## Working data
★ ★ ★ ★ ★ ★ ★

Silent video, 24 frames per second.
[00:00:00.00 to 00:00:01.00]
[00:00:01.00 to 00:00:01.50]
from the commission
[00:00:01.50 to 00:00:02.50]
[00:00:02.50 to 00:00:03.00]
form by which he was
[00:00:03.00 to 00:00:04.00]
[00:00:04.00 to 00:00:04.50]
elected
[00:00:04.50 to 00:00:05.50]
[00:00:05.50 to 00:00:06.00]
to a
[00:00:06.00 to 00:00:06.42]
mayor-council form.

★ ★ ★ ★ ★ ★ ★

## Work task
Every record should be retyped so that it matches the original exactly.

## Response box
Silent video, 24 frames per second.
[00:00:00.00 to 00:00:01.00]
[00:00:01.00 to 00:00:01.50]
from the commission
[00:00:01.50 to 00:00:02.50]
[00:00:02.50 to 00:00:03.00]
form by which he was
[00:00:03.00 to 00:00:04.00]
[00:00:04.00 to 00:00:04.50]
elected
[00:00:04.50 to 00:00:05.50]
[00:00:05.50 to 00:00:06.00]
to a
[00:00:06.00 to 00:00:06.42]
mayor-council form.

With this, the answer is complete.